EXERCISE »
Only the lines from the one containing "[00:00:02.00 to 00:00:03.00]" through the end of the records should be retyped, exactly and including both ends; pictures stay out.
================================
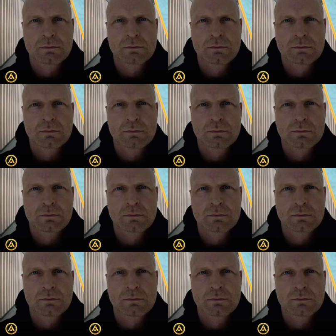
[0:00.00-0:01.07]

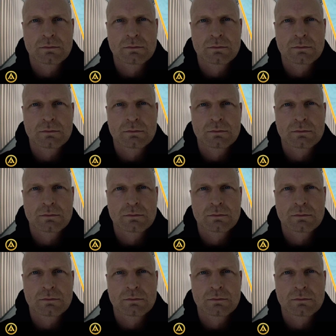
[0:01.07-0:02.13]

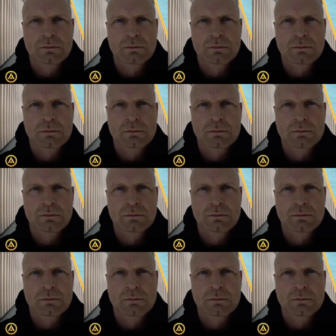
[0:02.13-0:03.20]

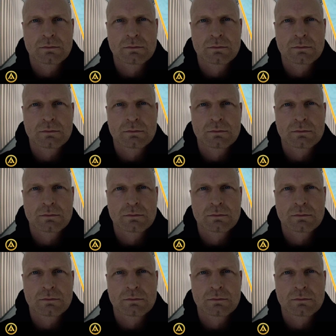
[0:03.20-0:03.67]
The face doesn't move, so there is nothing to read.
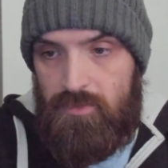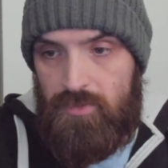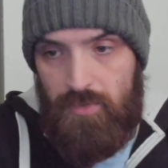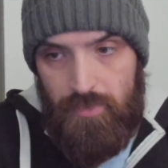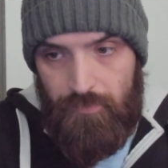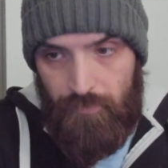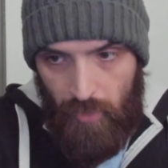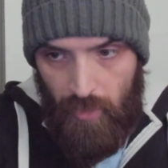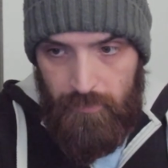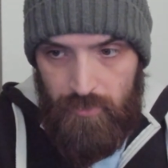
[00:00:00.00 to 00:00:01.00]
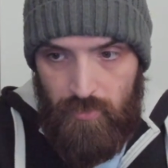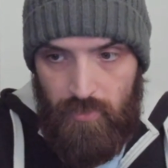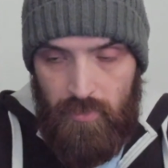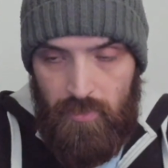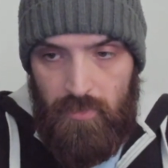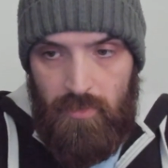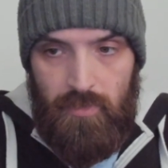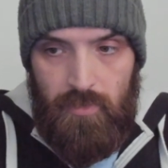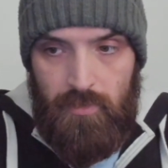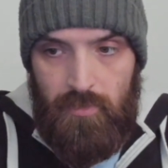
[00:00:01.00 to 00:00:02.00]
to and from your
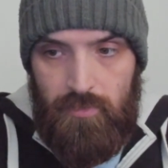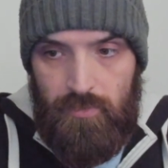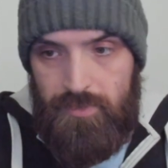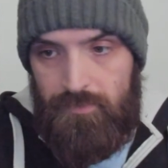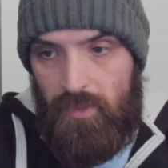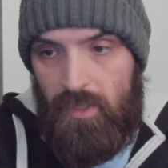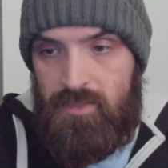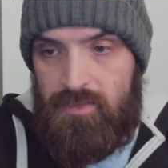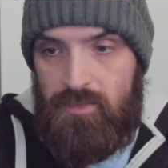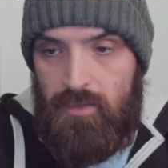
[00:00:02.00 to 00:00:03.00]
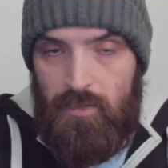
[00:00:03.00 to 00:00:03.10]
uh, your device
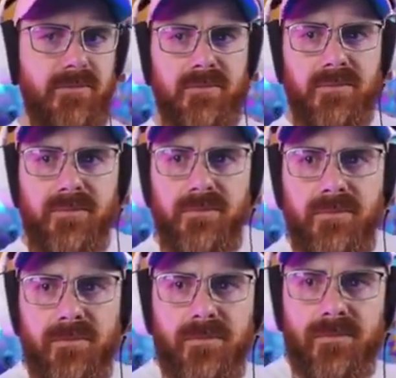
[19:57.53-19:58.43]

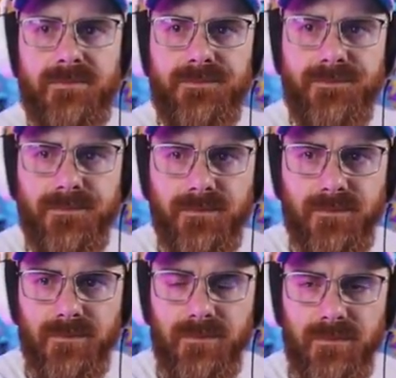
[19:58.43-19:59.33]

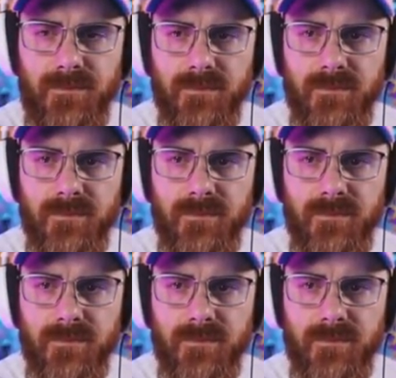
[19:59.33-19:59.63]
[no speech]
================================
TASK RESULT »
[00:00:02.00 to 00:00:03.00]
[00:00:03.00 to 00:00:03.10]
uh, your device
[19:57.53-19:58.43]

[19:58.43-19:59.33]

[19:59.33-19:59.63]
[no speech]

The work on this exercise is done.